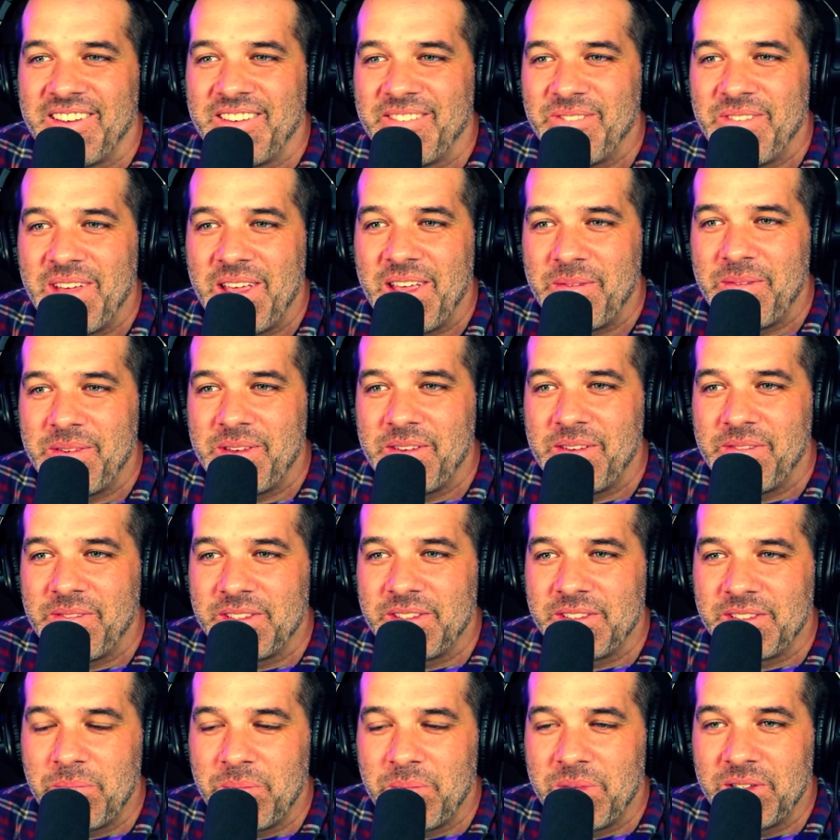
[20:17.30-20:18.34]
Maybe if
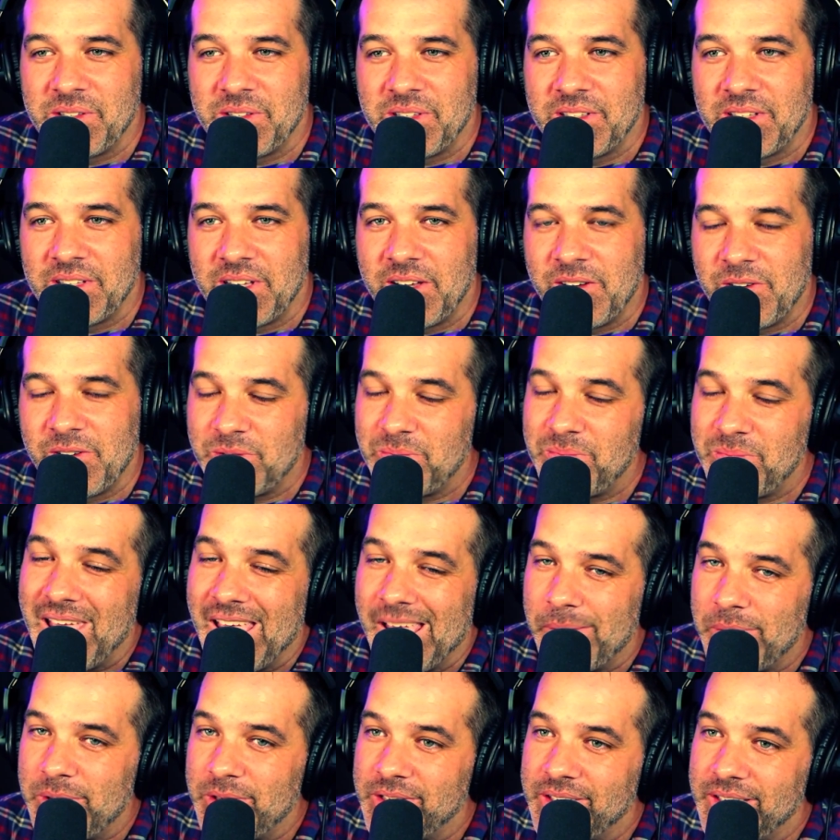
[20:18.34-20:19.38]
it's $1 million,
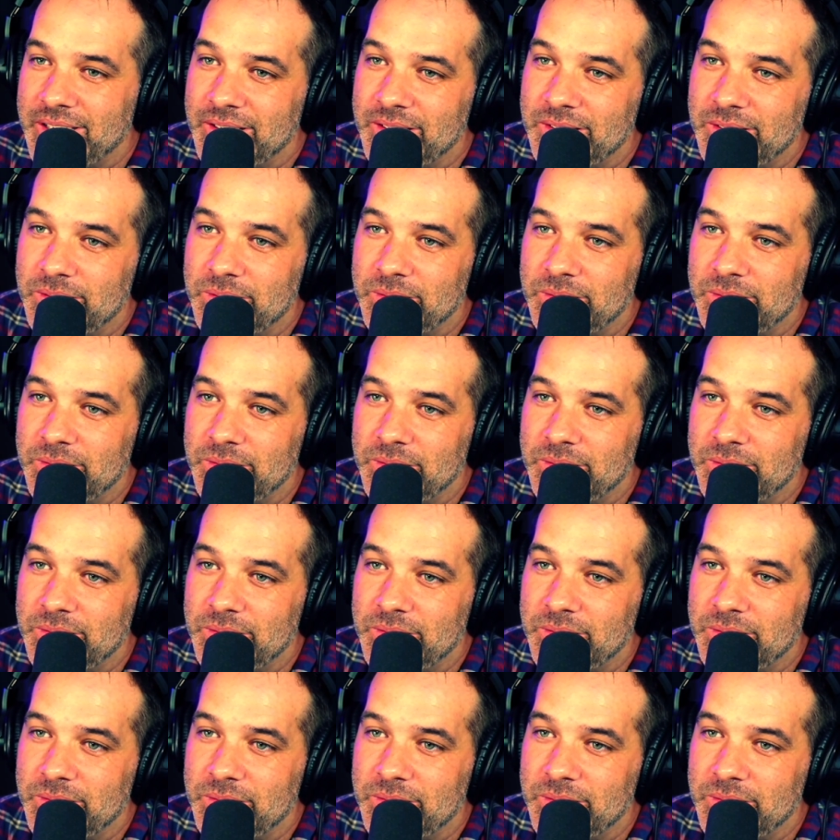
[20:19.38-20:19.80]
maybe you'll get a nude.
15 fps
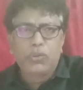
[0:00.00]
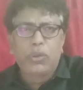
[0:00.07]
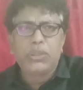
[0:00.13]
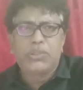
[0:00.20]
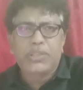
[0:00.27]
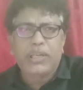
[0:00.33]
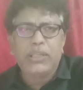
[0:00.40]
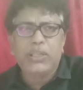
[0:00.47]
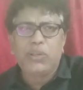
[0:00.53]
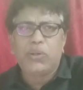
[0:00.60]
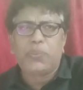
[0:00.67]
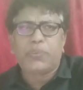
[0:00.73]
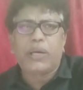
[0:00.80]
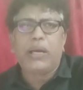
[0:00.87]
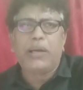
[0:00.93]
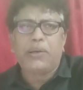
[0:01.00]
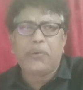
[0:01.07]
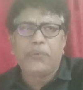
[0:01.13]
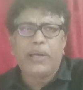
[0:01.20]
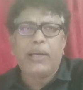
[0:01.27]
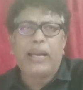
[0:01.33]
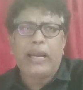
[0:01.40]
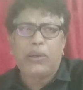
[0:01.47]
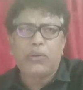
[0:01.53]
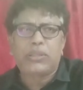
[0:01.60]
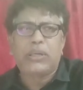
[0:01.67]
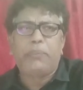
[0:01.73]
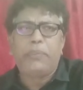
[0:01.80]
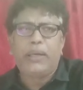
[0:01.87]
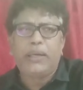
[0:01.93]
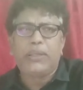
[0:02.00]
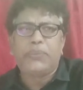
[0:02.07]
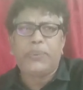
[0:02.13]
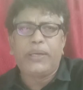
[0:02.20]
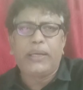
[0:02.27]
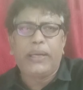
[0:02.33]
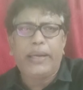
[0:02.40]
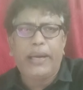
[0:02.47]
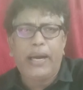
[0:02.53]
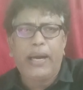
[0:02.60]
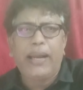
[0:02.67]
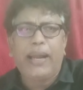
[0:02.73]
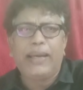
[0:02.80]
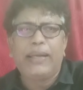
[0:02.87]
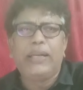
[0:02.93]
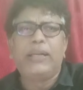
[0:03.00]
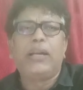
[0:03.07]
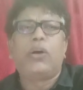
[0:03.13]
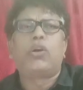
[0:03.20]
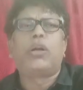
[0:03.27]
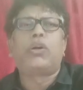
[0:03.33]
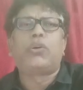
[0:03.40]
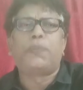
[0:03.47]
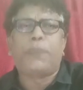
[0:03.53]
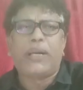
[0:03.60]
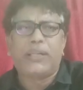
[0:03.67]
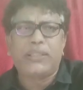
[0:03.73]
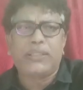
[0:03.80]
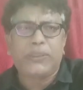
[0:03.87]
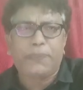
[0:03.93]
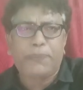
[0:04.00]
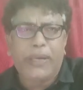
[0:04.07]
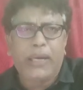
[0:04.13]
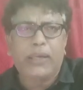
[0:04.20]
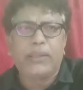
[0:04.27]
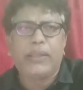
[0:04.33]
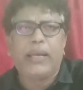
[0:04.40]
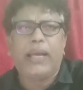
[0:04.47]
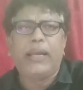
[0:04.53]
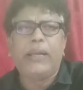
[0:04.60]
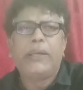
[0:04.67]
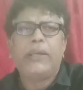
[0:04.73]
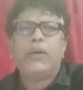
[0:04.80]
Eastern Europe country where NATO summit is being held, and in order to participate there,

What the exercise asks: Exactly as written, return each line above and leave the pictures behind.

Answer to this problem:
[20:17.30-20:18.34]
Maybe if
[20:18.34-20:19.38]
it's $1 million,
[20:19.38-20:19.80]
maybe you'll get a nude.
15 fps
[0:00.00]
[0:00.07]
[0:00.13]
[0:00.20]
[0:00.27]
[0:00.33]
[0:00.40]
[0:00.47]
[0:00.53]
[0:00.60]
[0:00.67]
[0:00.73]
[0:00.80]
[0:00.87]
[0:00.93]
[0:01.00]
[0:01.07]
[0:01.13]
[0:01.20]
[0:01.27]
[0:01.33]
[0:01.40]
[0:01.47]
[0:01.53]
[0:01.60]
[0:01.67]
[0:01.73]
[0:01.80]
[0:01.87]
[0:01.93]
[0:02.00]
[0:02.07]
[0:02.13]
[0:02.20]
[0:02.27]
[0:02.33]
[0:02.40]
[0:02.47]
[0:02.53]
[0:02.60]
[0:02.67]
[0:02.73]
[0:02.80]
[0:02.87]
[0:02.93]
[0:03.00]
[0:03.07]
[0:03.13]
[0:03.20]
[0:03.27]
[0:03.33]
[0:03.40]
[0:03.47]
[0:03.53]
[0:03.60]
[0:03.67]
[0:03.73]
[0:03.80]
[0:03.87]
[0:03.93]
[0:04.00]
[0:04.07]
[0:04.13]
[0:04.20]
[0:04.27]
[0:04.33]
[0:04.40]
[0:04.47]
[0:04.53]
[0:04.60]
[0:04.67]
[0:04.73]
[0:04.80]
Eastern Europe country where NATO summit is being held, and in order to participate there,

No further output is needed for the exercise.